_Instructions to follow_
Each line below from the "[00:00:01.00 to 00:00:02.00]" line through the "Transcript, with fillers: is" line, those two included, must be restated word for word; the pictures must not be.

_Supplied data_
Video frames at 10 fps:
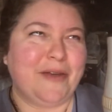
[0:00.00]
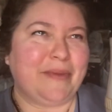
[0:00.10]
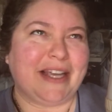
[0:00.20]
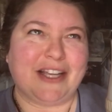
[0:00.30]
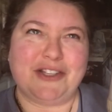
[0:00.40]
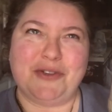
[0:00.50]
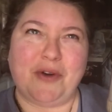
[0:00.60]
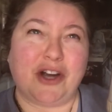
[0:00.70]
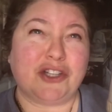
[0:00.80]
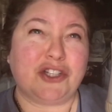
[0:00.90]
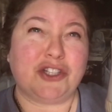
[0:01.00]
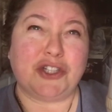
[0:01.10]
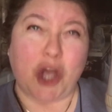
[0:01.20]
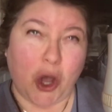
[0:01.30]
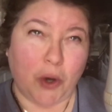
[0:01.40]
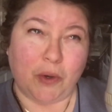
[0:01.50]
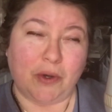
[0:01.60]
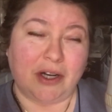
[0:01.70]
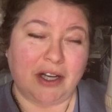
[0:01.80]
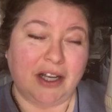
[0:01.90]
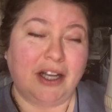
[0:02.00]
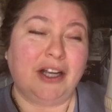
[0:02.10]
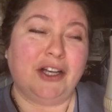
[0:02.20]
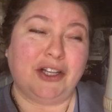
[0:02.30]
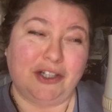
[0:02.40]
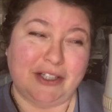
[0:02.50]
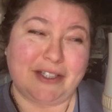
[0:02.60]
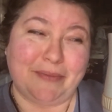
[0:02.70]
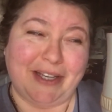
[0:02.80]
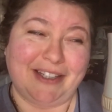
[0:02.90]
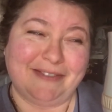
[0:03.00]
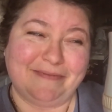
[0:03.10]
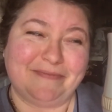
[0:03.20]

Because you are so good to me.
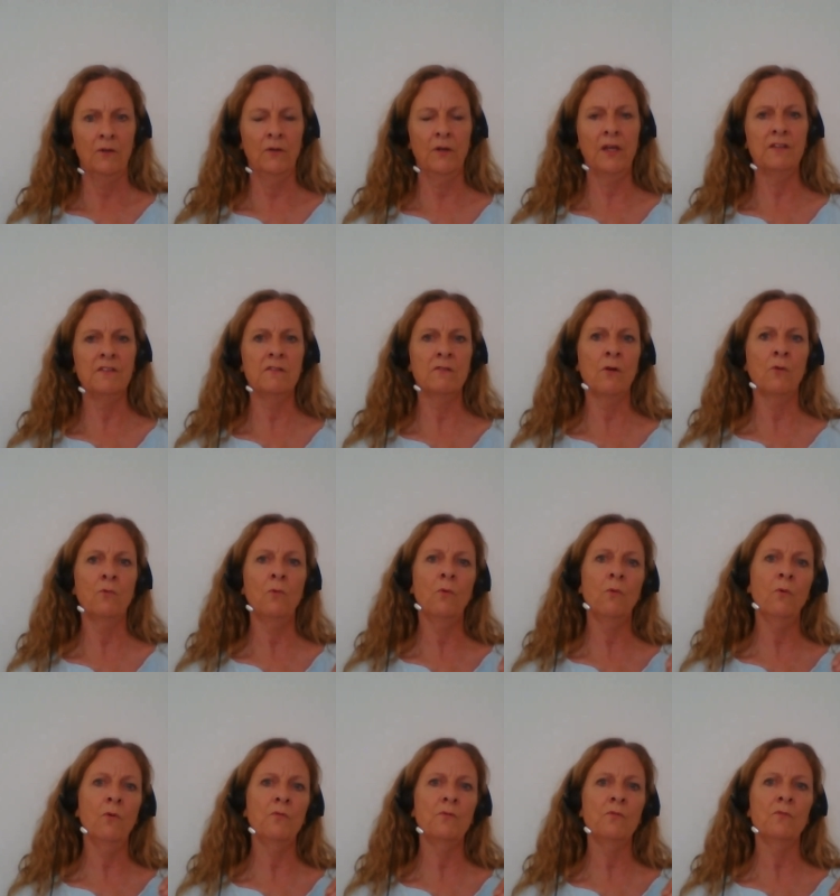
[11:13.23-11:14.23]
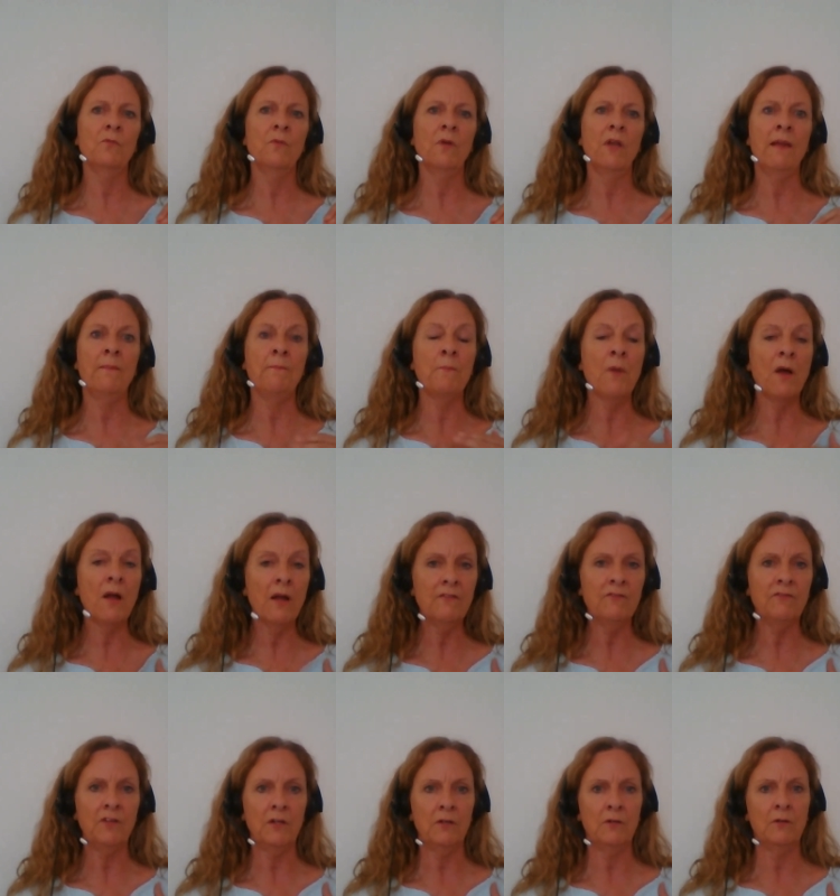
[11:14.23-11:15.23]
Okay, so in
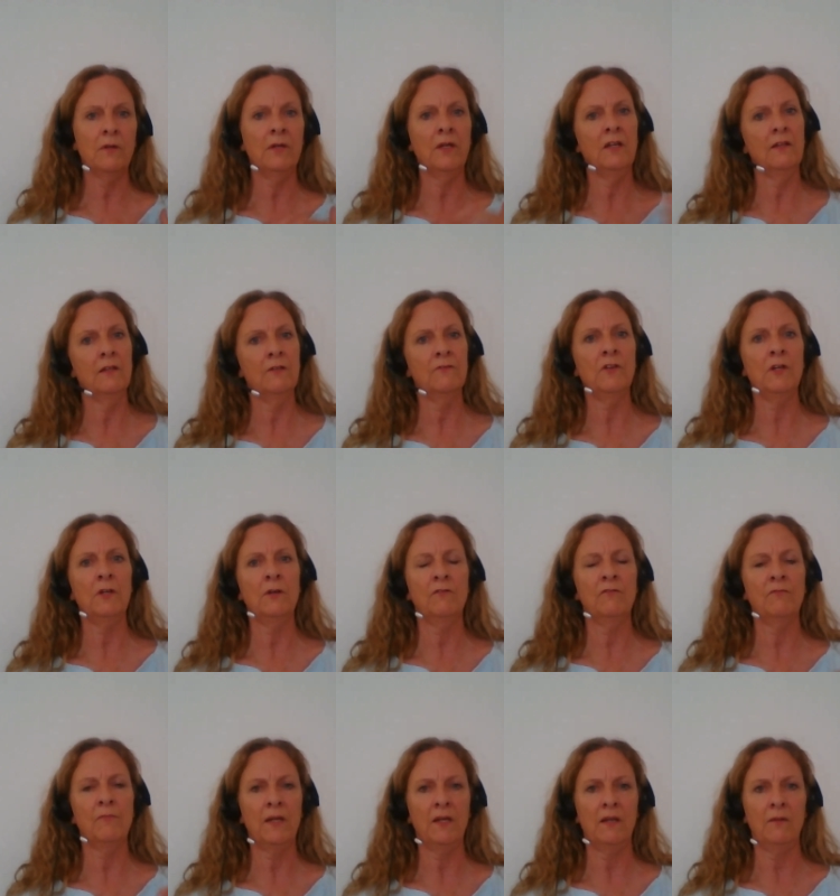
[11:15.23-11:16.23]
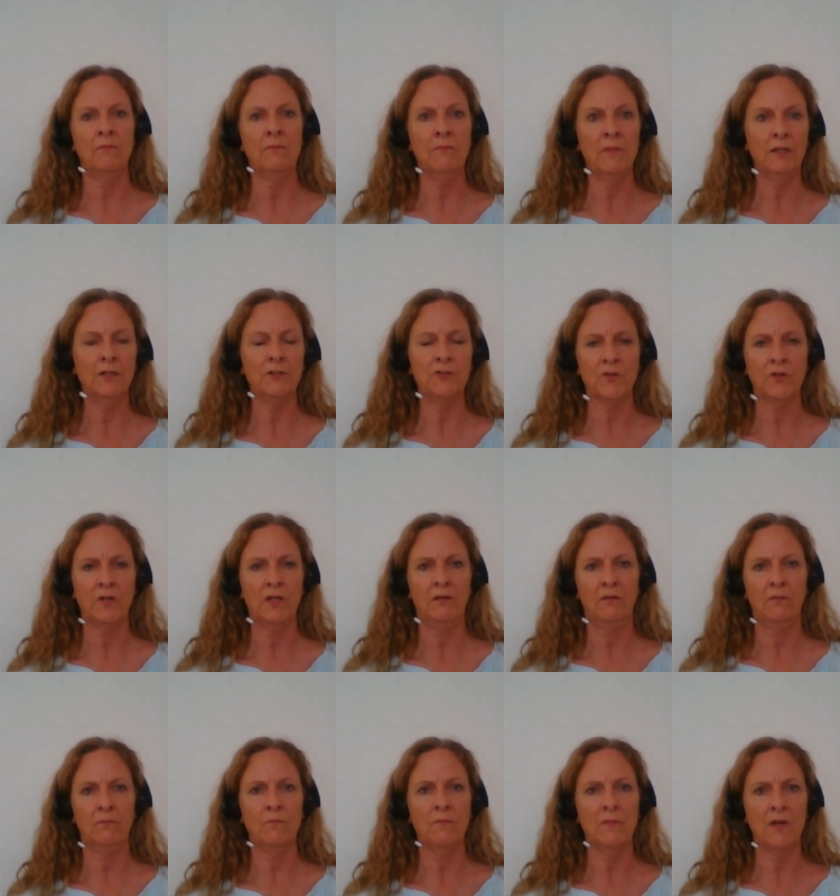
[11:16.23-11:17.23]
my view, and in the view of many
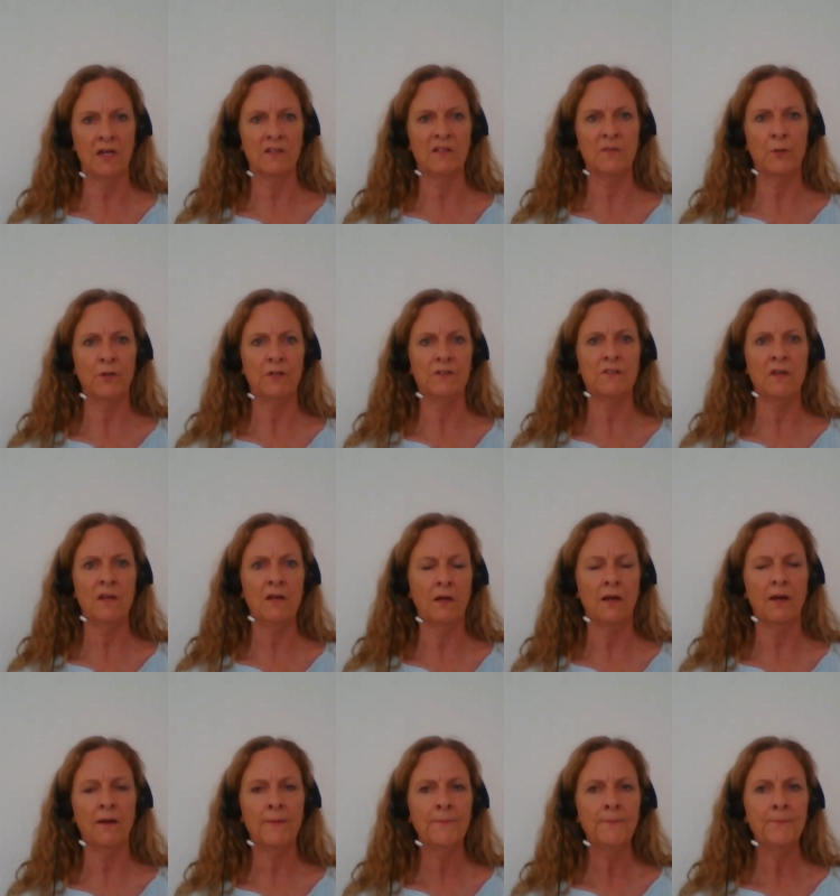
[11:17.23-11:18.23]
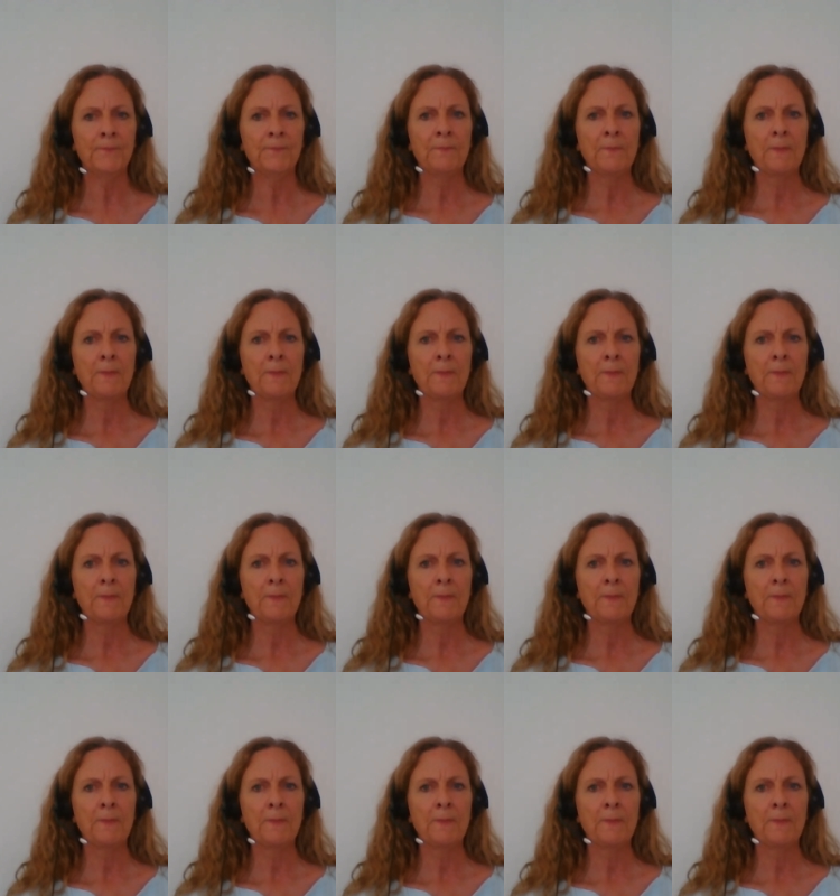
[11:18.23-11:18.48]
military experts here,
==
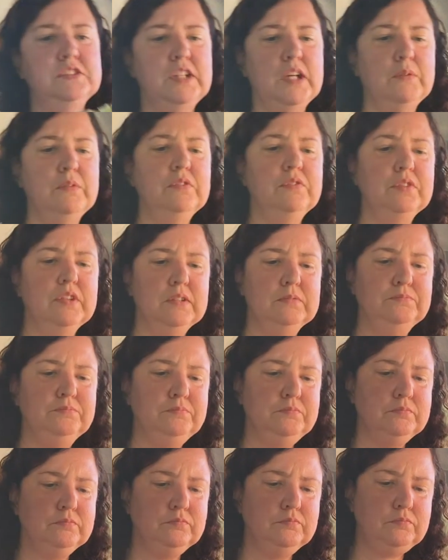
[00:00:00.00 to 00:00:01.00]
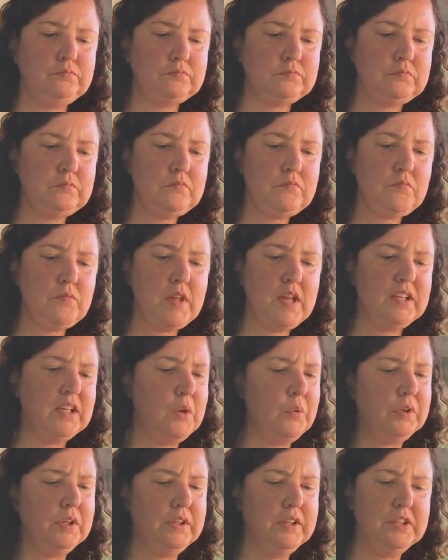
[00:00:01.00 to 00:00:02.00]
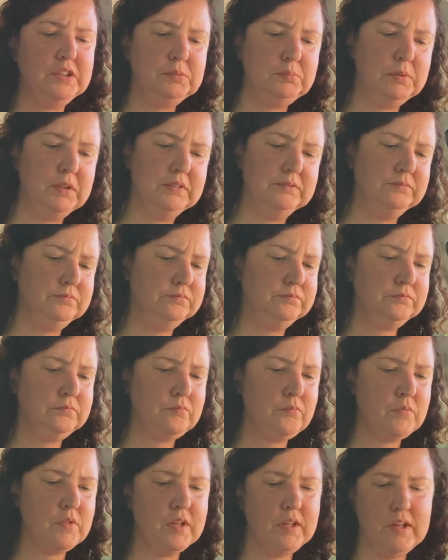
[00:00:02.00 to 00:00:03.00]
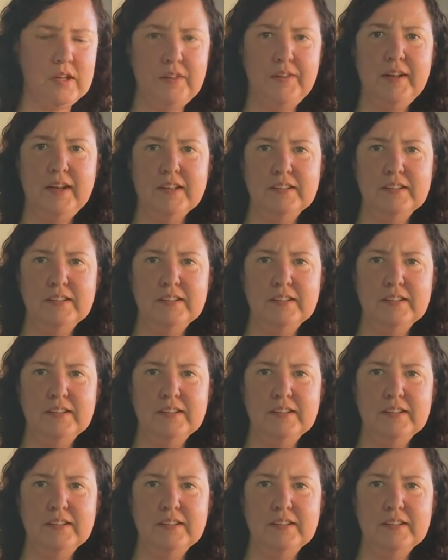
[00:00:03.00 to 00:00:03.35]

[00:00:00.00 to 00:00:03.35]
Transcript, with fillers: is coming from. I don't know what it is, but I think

_Written solution_
[00:00:01.00 to 00:00:02.00]
[00:00:02.00 to 00:00:03.00]
[00:00:03.00 to 00:00:03.35]

[00:00:00.00 to 00:00:03.35]
Transcript, with fillers: is coming from. I don't know what it is, but I think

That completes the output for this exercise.